PROVIDED RECORDS>
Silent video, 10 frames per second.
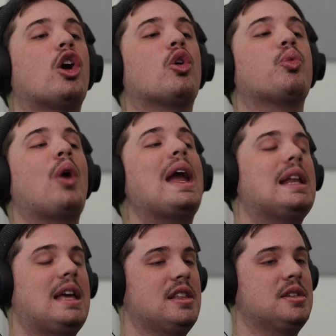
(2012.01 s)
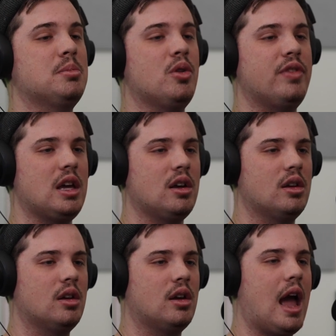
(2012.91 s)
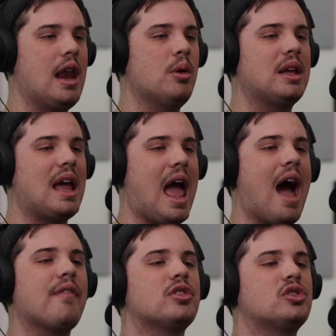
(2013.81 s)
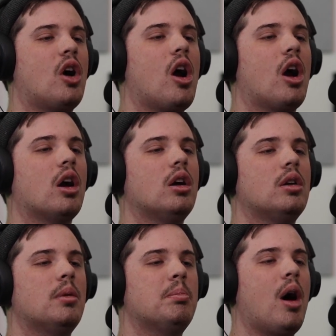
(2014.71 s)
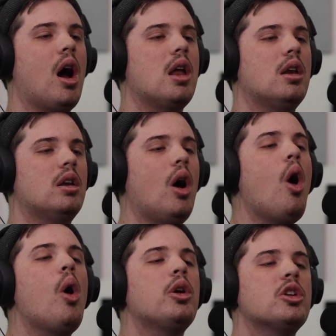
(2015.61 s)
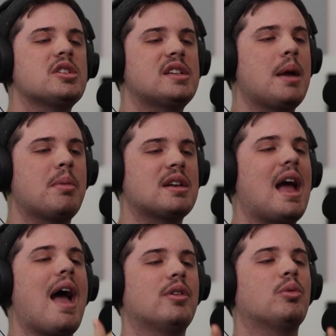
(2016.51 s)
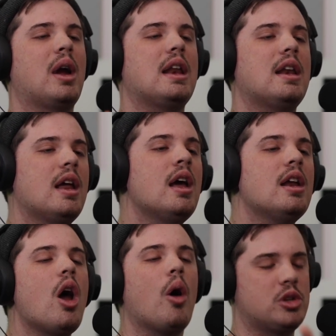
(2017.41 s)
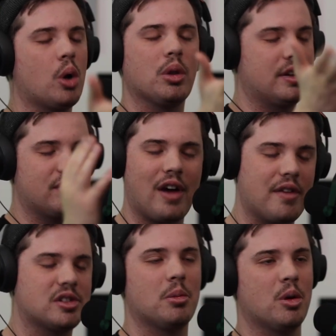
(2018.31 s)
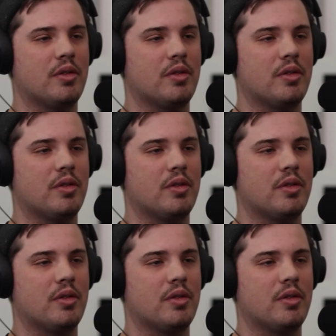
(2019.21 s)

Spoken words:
a great kids movie and it would get half a star. But you're just saying because I haven't rated it? No, totally. It's a 5-star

WHAT TO WORK ON>
Set out nothing but the lines from the line with "(2015.61 s)" through the end of the material, reproduced exactly, both ends included, pictures omitted.

EXERCISE RESULT>
(2015.61 s)
(2016.51 s)
(2017.41 s)
(2018.31 s)
(2019.21 s)

Spoken words:
a great kids movie and it would get half a star. But you're just saying because I haven't rated it? No, totally. It's a 5-star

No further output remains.